** Work required **
Each line below from the line with "Transcript: Great. Just great. So" to the line with "What the speaker" must be copied exactly, including those two, and no picture may appear in the copy.
#### Material supplied ####
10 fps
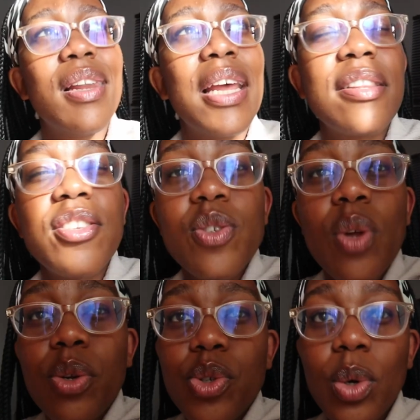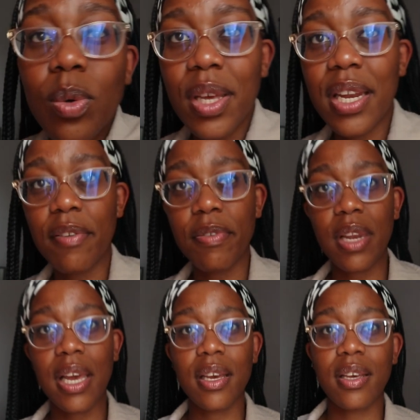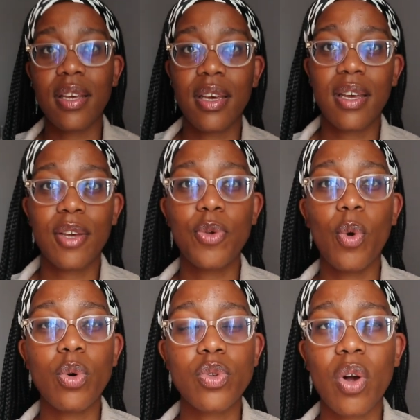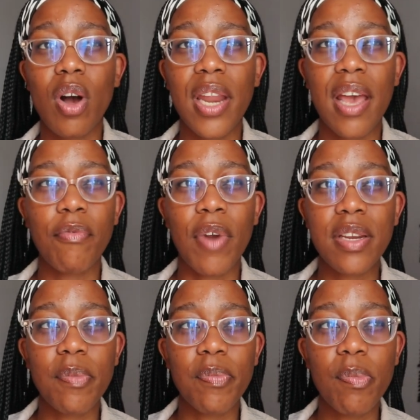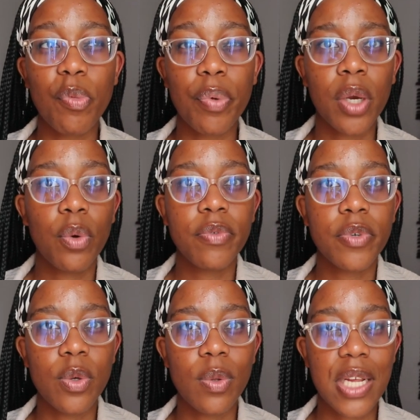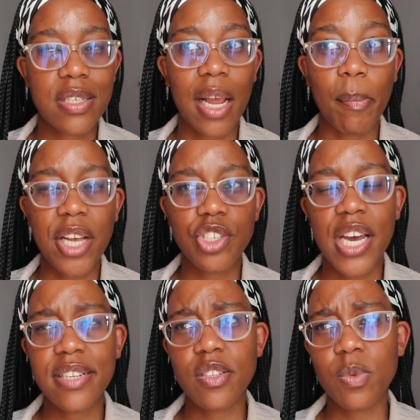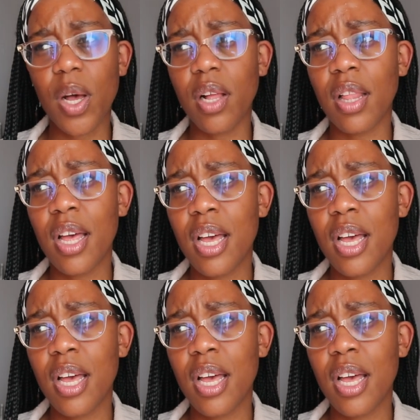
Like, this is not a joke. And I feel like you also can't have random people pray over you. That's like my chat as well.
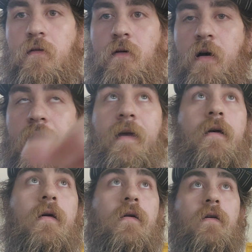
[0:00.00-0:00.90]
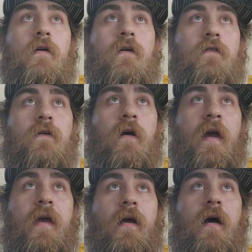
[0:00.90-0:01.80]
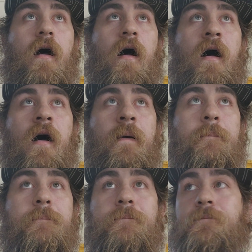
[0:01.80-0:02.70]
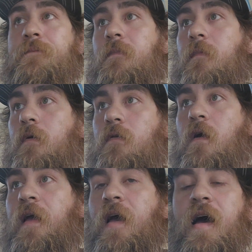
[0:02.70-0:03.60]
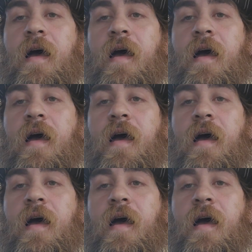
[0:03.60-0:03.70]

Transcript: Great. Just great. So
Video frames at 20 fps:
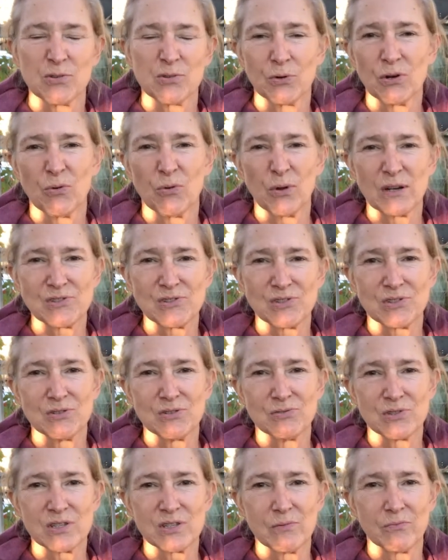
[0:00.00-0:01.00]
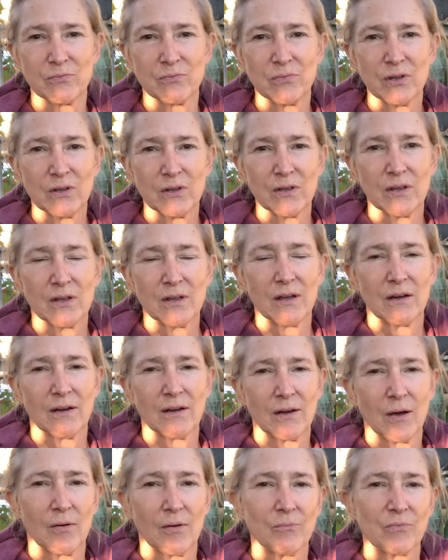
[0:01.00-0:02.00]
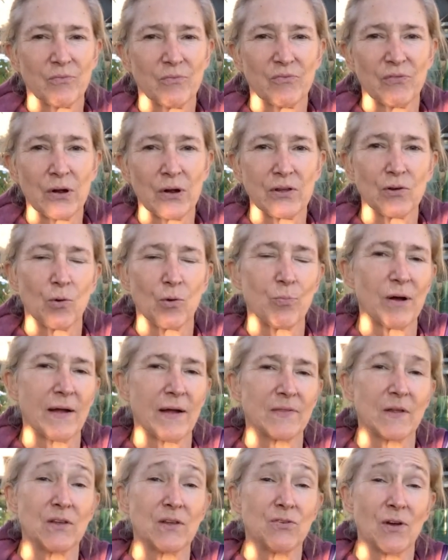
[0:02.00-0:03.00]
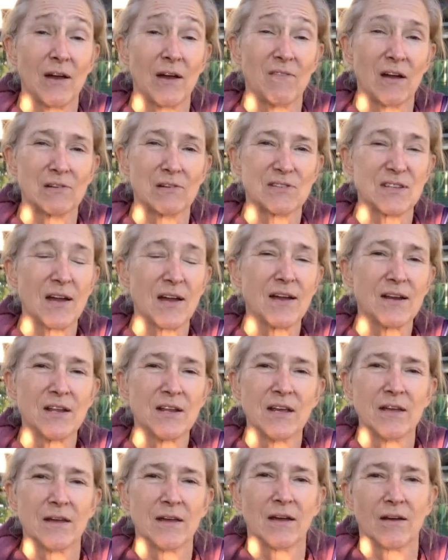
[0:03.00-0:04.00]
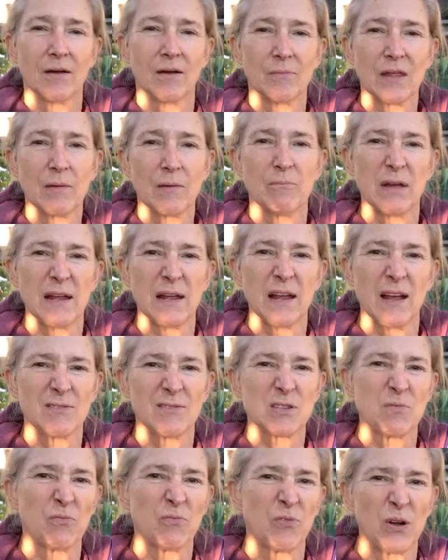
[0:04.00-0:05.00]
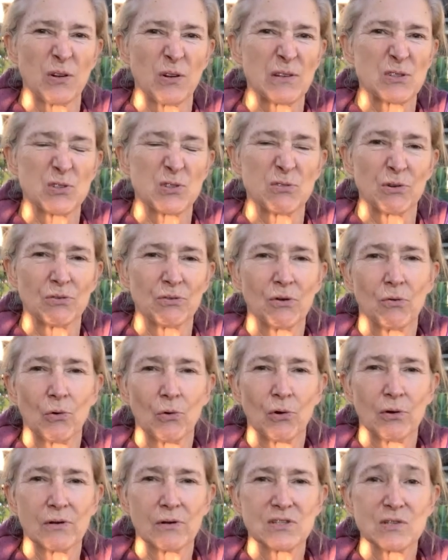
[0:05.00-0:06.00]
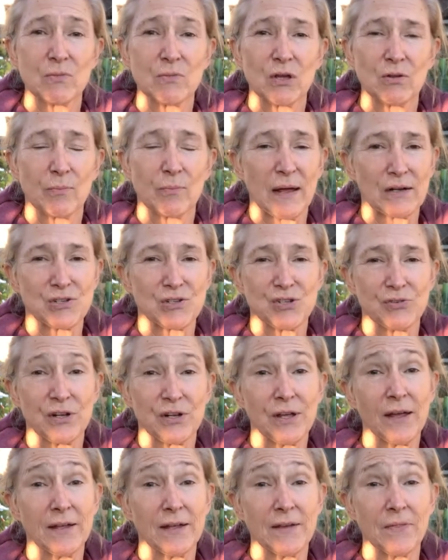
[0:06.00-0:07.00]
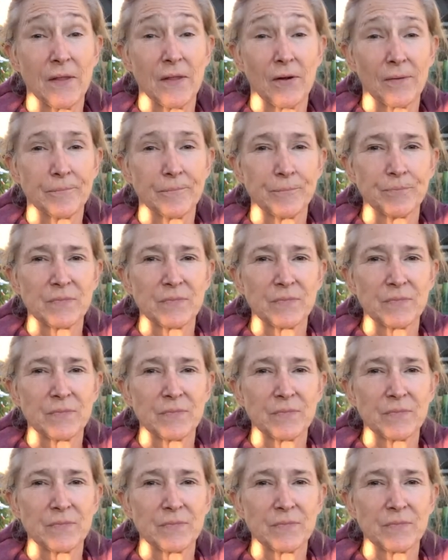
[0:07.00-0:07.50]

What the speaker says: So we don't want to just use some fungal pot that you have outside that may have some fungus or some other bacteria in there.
####
#### Material supplied ####
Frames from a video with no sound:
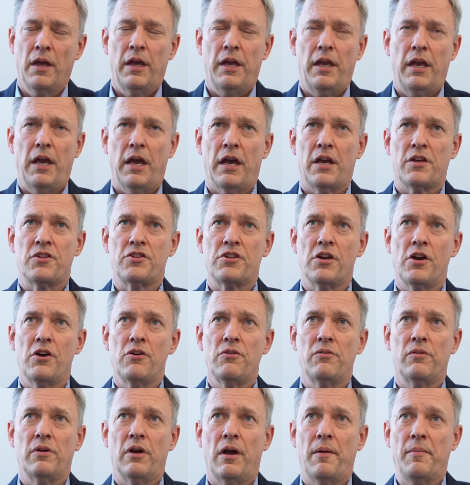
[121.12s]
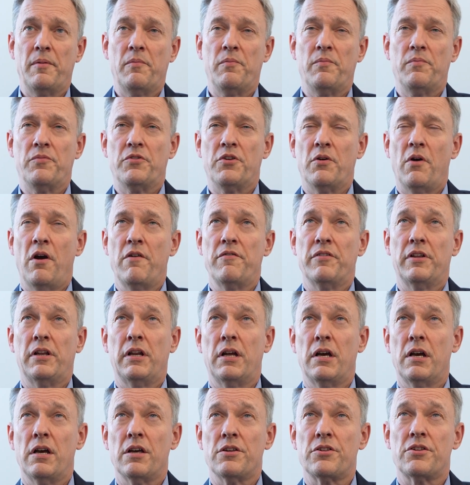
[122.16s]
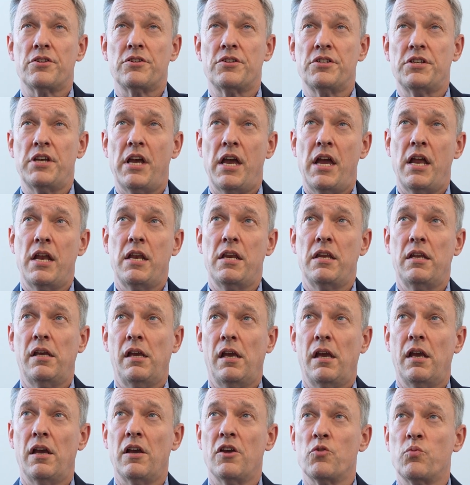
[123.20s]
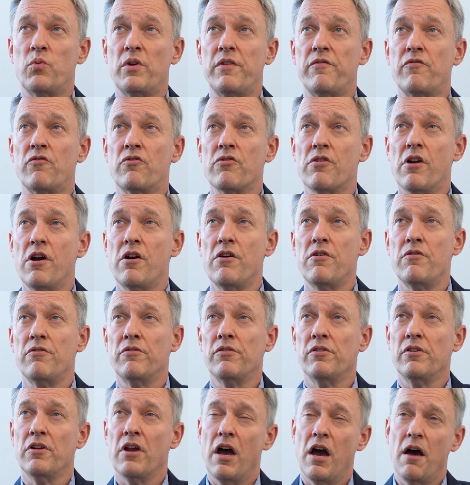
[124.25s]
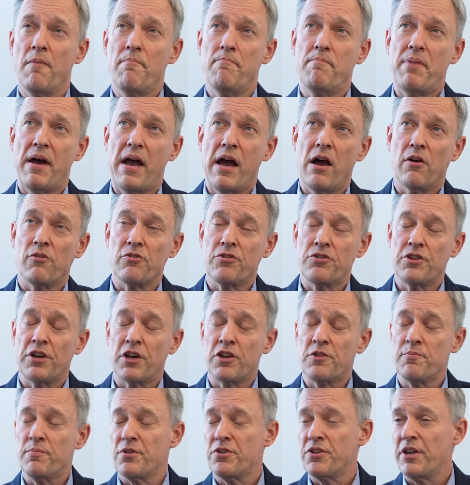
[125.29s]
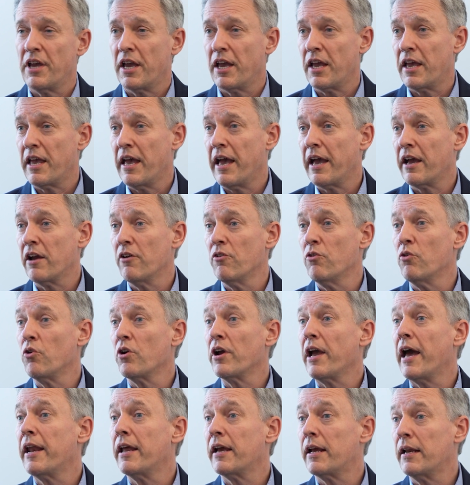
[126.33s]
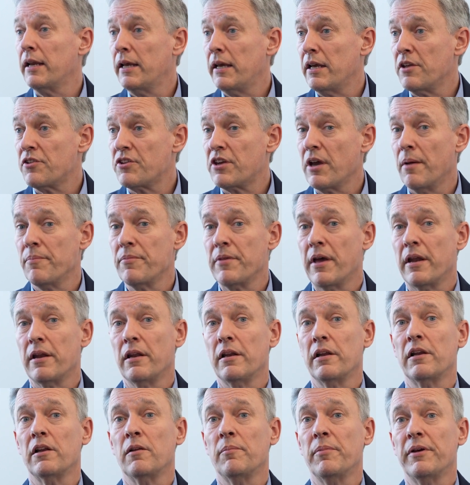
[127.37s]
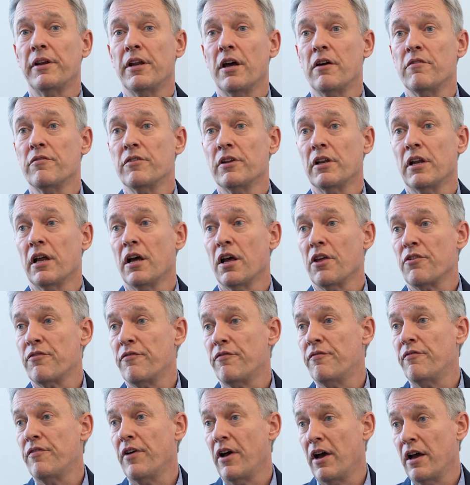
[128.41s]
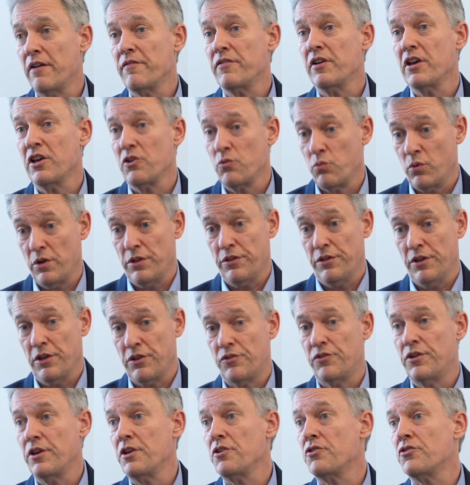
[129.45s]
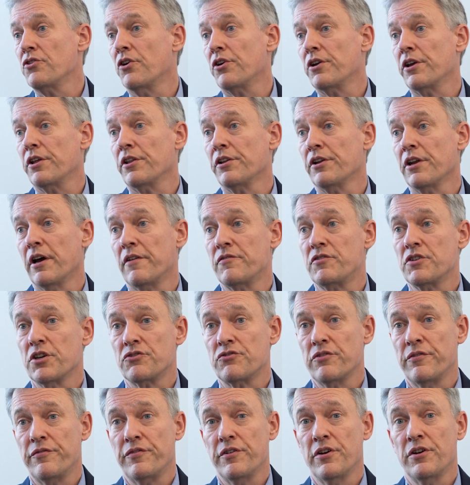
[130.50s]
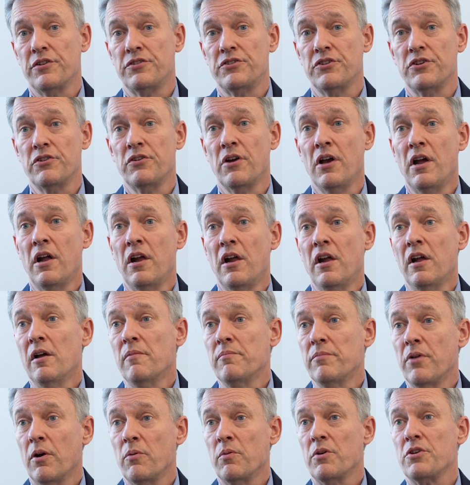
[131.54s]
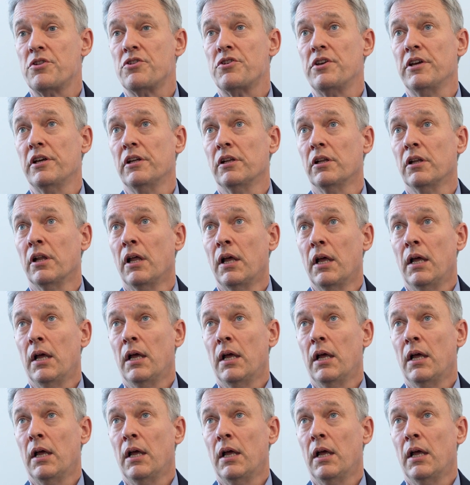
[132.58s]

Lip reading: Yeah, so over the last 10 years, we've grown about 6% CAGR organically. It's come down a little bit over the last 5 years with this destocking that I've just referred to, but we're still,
####
#### Material supplied ####
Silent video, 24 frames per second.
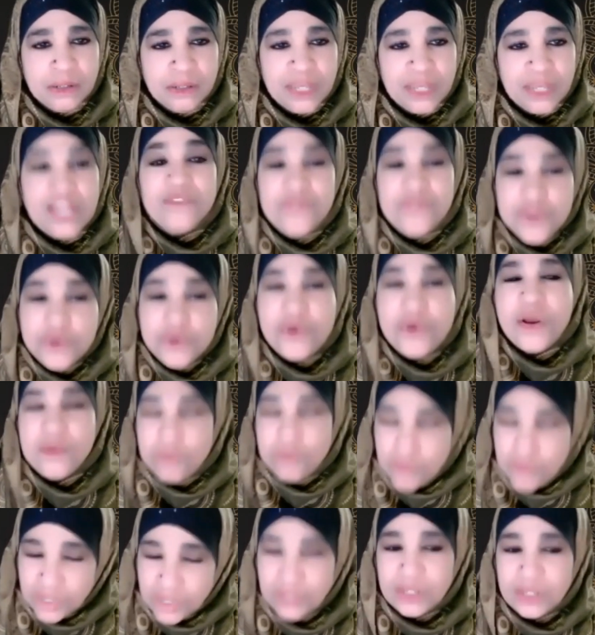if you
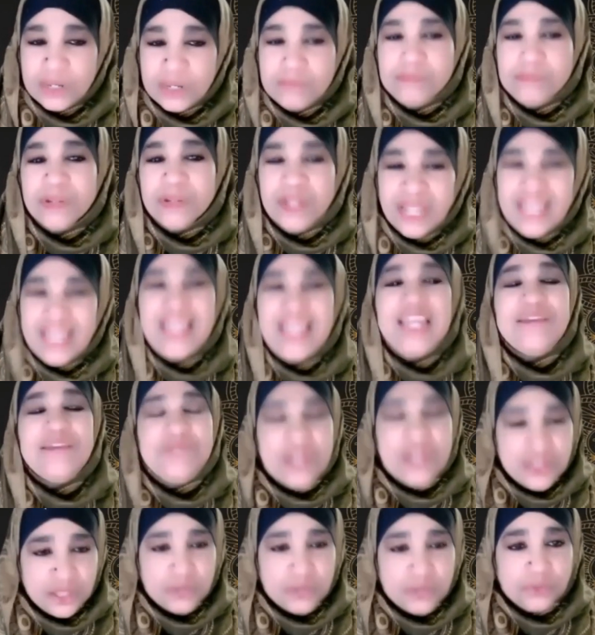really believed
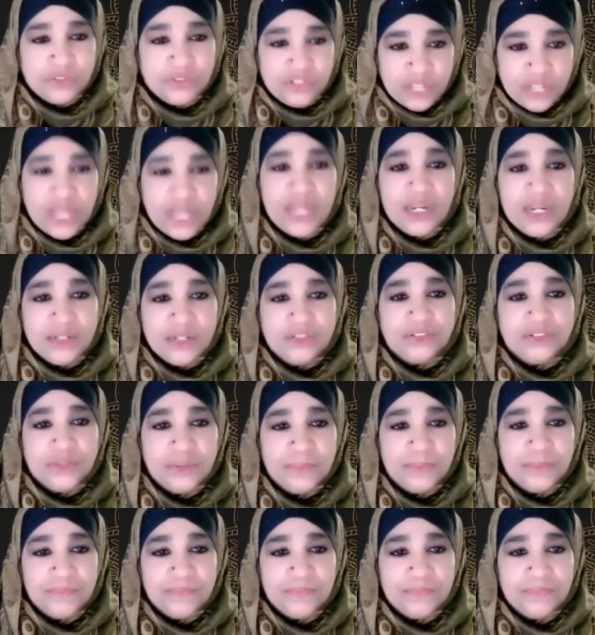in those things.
####
** Your response **
Transcript: Great. Just great. So
Video frames at 20 fps:
[0:00.00-0:01.00]
[0:01.00-0:02.00]
[0:02.00-0:03.00]
[0:03.00-0:04.00]
[0:04.00-0:05.00]
[0:05.00-0:06.00]
[0:06.00-0:07.00]
[0:07.00-0:07.50]

What the speaker says: So we don't want to just use some fungal pot that you have outside that may have some fungus or some other bacteria in there.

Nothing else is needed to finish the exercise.